Stored data

····················

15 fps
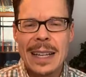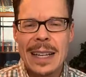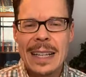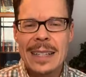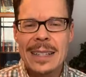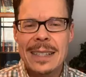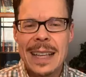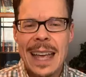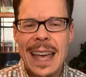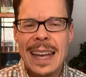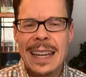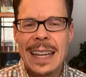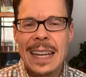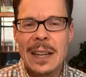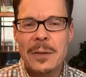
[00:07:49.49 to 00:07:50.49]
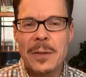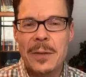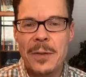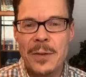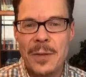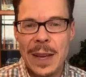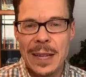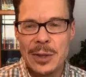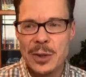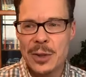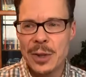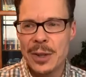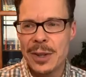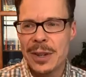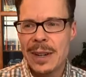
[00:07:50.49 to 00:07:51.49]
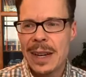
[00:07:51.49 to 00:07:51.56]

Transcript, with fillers: is an adventure.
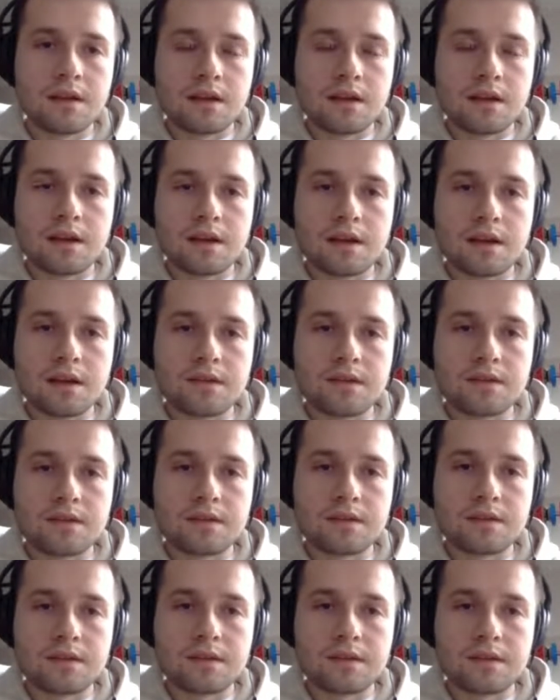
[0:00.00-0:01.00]
And
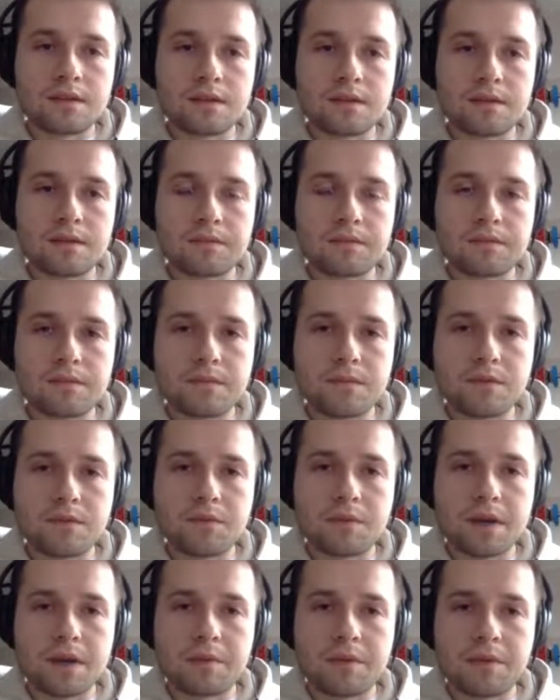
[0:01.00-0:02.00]
uh, you
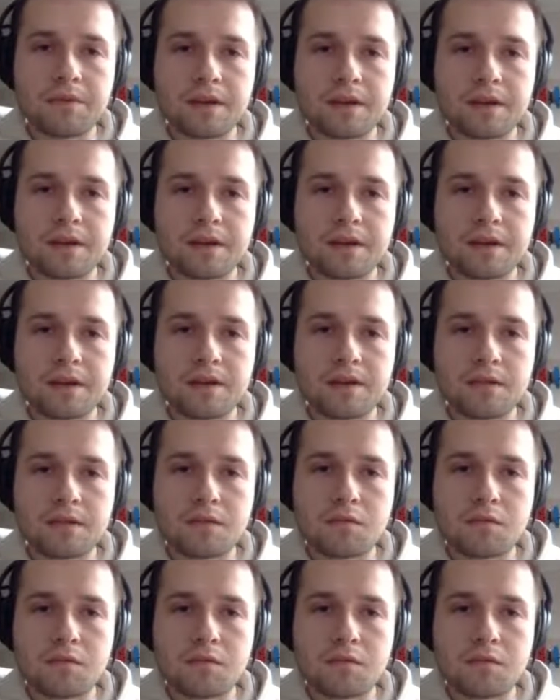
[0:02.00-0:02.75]
might be thinking,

····················

The problem:
For each record, return its text exactly and leave any picture out.

Your solution:
15 fps
[00:07:49.49 to 00:07:50.49]
[00:07:50.49 to 00:07:51.49]
[00:07:51.49 to 00:07:51.56]

Transcript, with fillers: is an adventure.
[0:00.00-0:01.00]
And
[0:01.00-0:02.00]
uh, you
[0:02.00-0:02.75]
might be thinking,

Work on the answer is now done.